Do not get me started, the double hammer fist in star trek is the ultimate move.   

Also on a more serious point, fantasy settings should be more weapons based things, which changes the dynamics a little bit.   So just cut out all the traditional unarmed combatives you know of today for more weapon centric ones.


----------



## skribs (Aug 22, 2019)

Rat said:


> Do not get me started, the double hammer fist in star trek is the ultimate move.
> 
> Also on a more serious point, fantasy settings should be more weapons based things, which changes the dynamics a little bit.   So just cut out all the traditional unarmed combatives you know of today for more weapon centric ones.

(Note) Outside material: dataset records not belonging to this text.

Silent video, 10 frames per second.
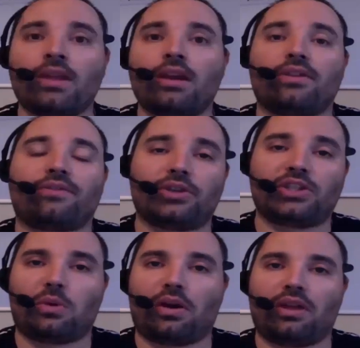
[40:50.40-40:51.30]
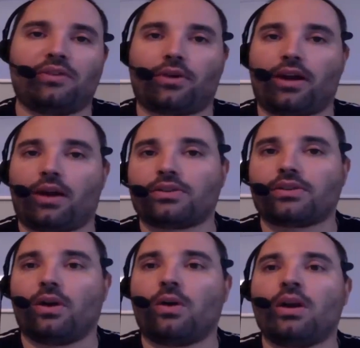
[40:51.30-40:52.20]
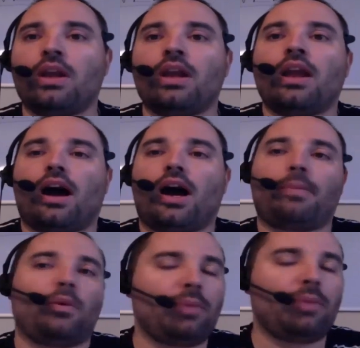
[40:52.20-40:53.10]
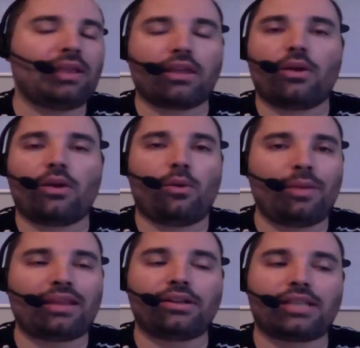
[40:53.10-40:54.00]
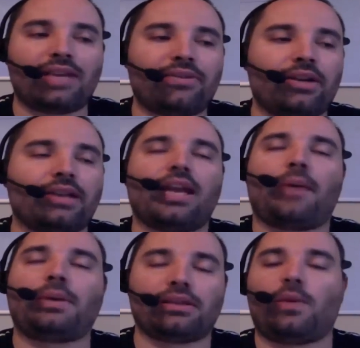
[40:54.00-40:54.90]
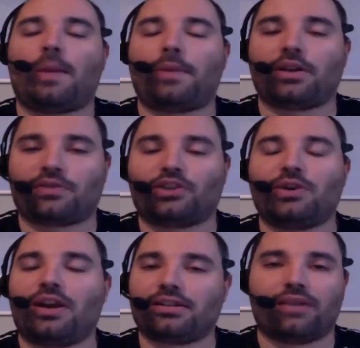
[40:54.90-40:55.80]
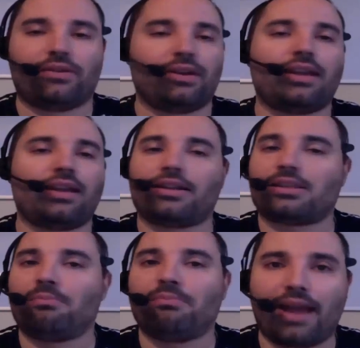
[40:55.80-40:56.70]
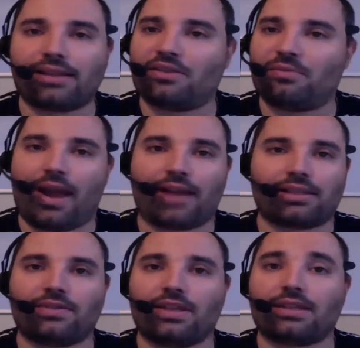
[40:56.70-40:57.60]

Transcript: 24 hours. So, um, but it will be it will be 37. Again, we sell this on webinars for 297. Again, it's a massive, massive discount.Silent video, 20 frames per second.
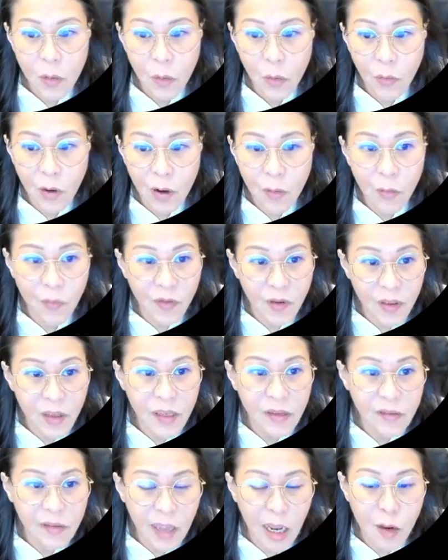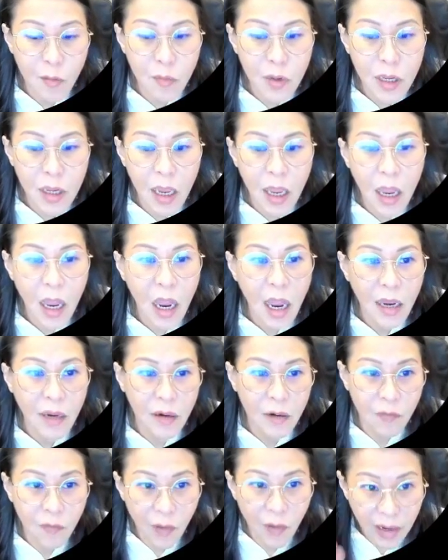right within this timing ah at
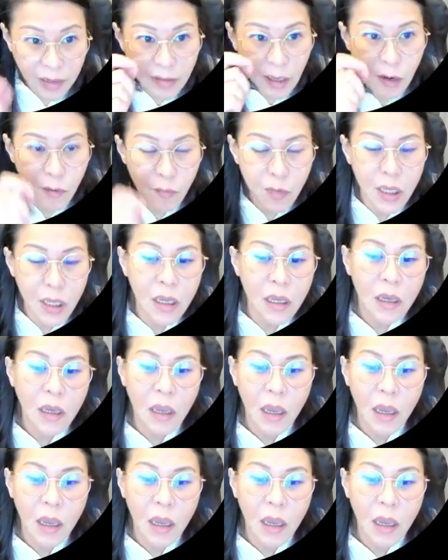the right timing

Do you even know where the unarmed combatives from today got started?  Thousands of years ago in places like China and India.  Unarmed combat has been trained for literally thousands of years, and pre-dates the medieval setting of most fantasy stories.


----------



## Deleted member 39746 (Aug 22, 2019)

skribs said:


> Do you even know where the unarmed combatives from today got started?  Thousands of years ago in places like China and India.  Unarmed combat has been trained for literally thousands of years, and pre-dates the medieval setting of most fantasy stories.



Im aware of the etymology of martial arts and as long a humans have been about they have exited in some capacity.  But there are armed systems as old as the unarmed systems.            why use your fists when you can use a stick?  Why use a stick when you can use a sword? so fourth.      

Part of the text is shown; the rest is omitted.